金融検査マニュアル別冊「中小企業融資編」解説集

事例22「保全範囲内の元本返済猶予債権の評価ポイント」


 金融検査マニュアル別冊の「事例22」に関しては、債務者の業況は厳しく返済能力の低下は明らかで、短期間で回復基調になることは難しいが黒字化を織り込んだ収支計画を策定していることを勘案し債務者区分は要注意先として判断しています。しかし、貸出金は担保不動産の評価額と不足分は代表者の個人資産の提供意思を確認することができており貸出金の回収には懸念ないことから「貸出条件緩和債権(=元本返済猶予債権)」には該当しないと判断している事例です。

 中小・小規模企業の場合、会社資産よりも個人資産を増やすことに注力する経営者も多いことから、担保等で保全されるか否かに関しては、会社単体の保有資産だけではなく個人の保有資産の内容に関しても確認し総体的に評価する傾向があります。

 特に、業績が悪化し返済能力が低下した場合、信用リスク(=貸出したお金が返済されない危険性)が増加することから、保全面の強化を図らなければなりませんので、経営者や関係者の個人が保有する資産の提供を要請されるケースが多くなります。

 事例のように、会社の担保不動産の処分見込評価額と債権額の差=不足額については経営者個人の資産を提供するとの意思表示がされている場合、当該貸出金については最終的な回収に懸念はなく、信用リスクは極めて低いものと考えられます。よって、条件変更時の貸出金利の水準が金融機関の調達コスト(=資金を調達するコスト+経費コスト)を下回るような場合を除いて、当該貸出金については貸出条件緩和債権に該当しないものと考えることができます。

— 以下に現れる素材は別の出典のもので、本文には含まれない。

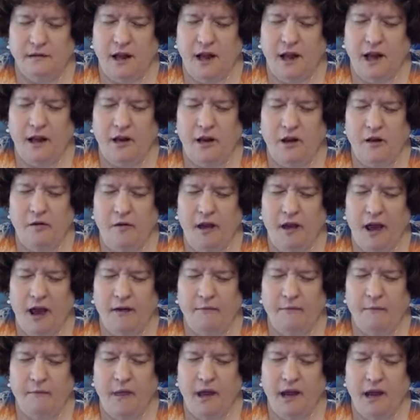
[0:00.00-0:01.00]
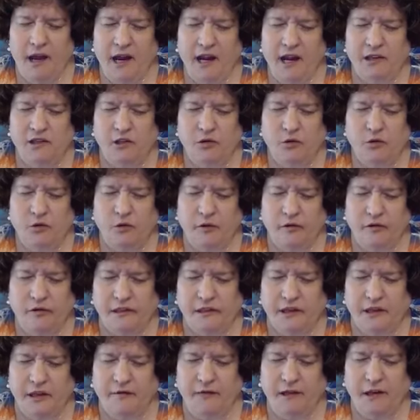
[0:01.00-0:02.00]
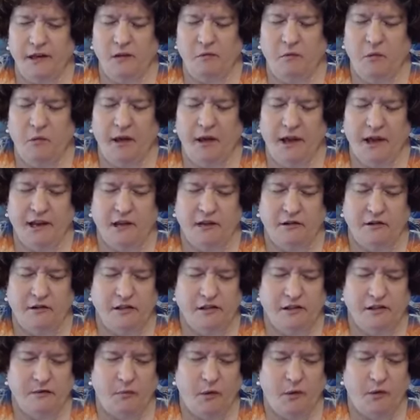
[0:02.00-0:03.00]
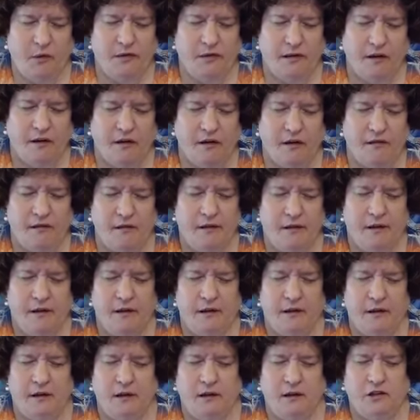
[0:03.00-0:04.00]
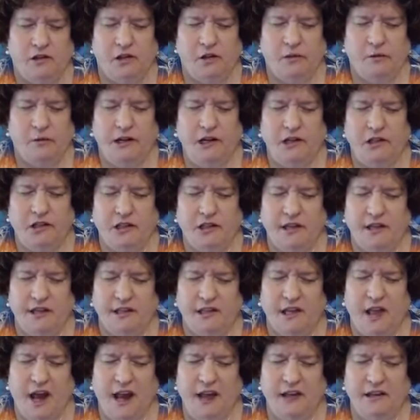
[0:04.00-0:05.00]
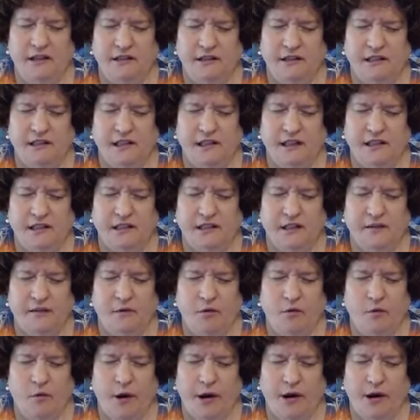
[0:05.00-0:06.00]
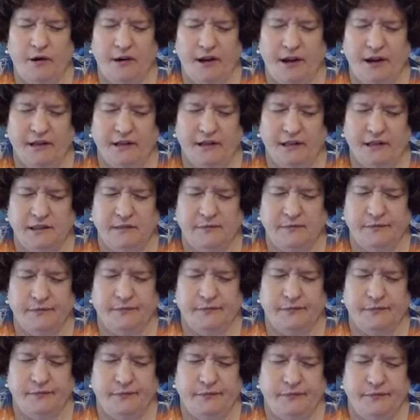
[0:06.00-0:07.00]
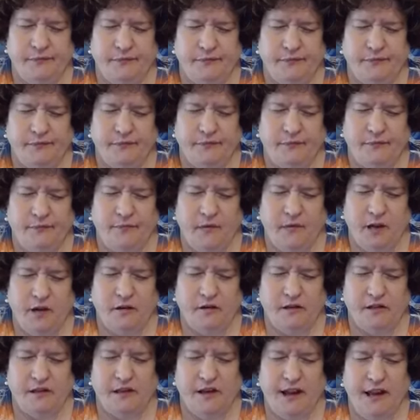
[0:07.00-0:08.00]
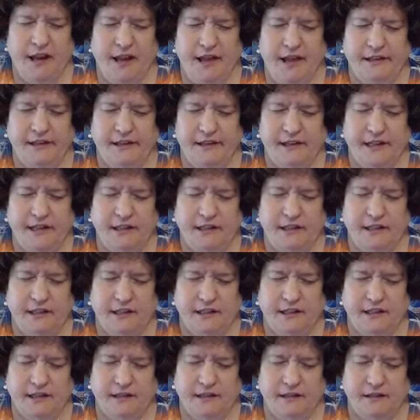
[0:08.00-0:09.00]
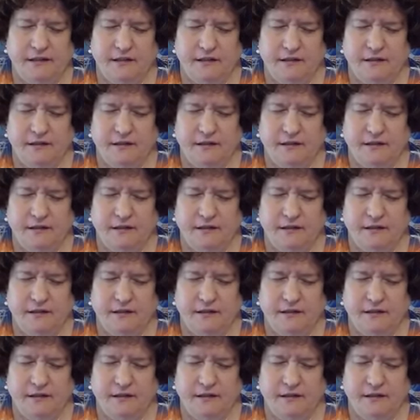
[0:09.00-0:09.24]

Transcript: And you have many tools available at your disposal to reach this heightened sense of awareness, your psychic senses.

 また、黒字化を想定した収支計画に基づき条件変更をしている場合、当該収支計画の妥当性を検証した結果、合理的かつ実現可能性が高い経営改善計画の要件を満たしていれば、条件変更時の貸出金利が金融機関の調達コストを下回っていたとしても、貸出条件緩和債権に該当しないこととなります。

 経営者個人の保有資産に関しては、会社の借入金に対する個人保証を申し受けている場合、保証人資力を確認する意味からも個人の保有する資産や年間所得等の内容を聴取する必要があり、正確な情報の提供を求めることがあります。表面上、個人資産を多額に保有しているように見えても、他金融機関からの負債がある場合や、他の会社を経営していて経営者個人の資金で賄っている場合等、保有資産を超える負債を抱えているケースもあるためです。


参考:担保の種類と評価の考え方
担保等により保全措置が講じられているもので、優良担保の処分可能見込額については原則として保全フルカバーと見做す事ができます。
1) 優良担保
預金等(預金、積金、元本保証のある金銭の信託、満期返戻金のある保険・共済をいう。)、国債等の信用度の高い有価証券及び決済確実な商業手形等をいう。
2) 一般担保
優良担保以外の担保で客観的な処分可能性があるもの。例えば、不動産担保、工場財団担保等がこれに該当する。最近では、機械設備や商品等の動産や売掛金等の債権も担保として扱うケースがあります。
3) 担保評価及びその処分可能見込額の算出について
A.担保評価額…金融機関内の内部規定に基づき客観的・合理的な評価方法で算出する。
B.処分可能見込額… 上記A.で算出した評価額を踏まえ、債権保全という性格を十分考慮し、当該担保物件の処分により回収が確実と見込まれる額。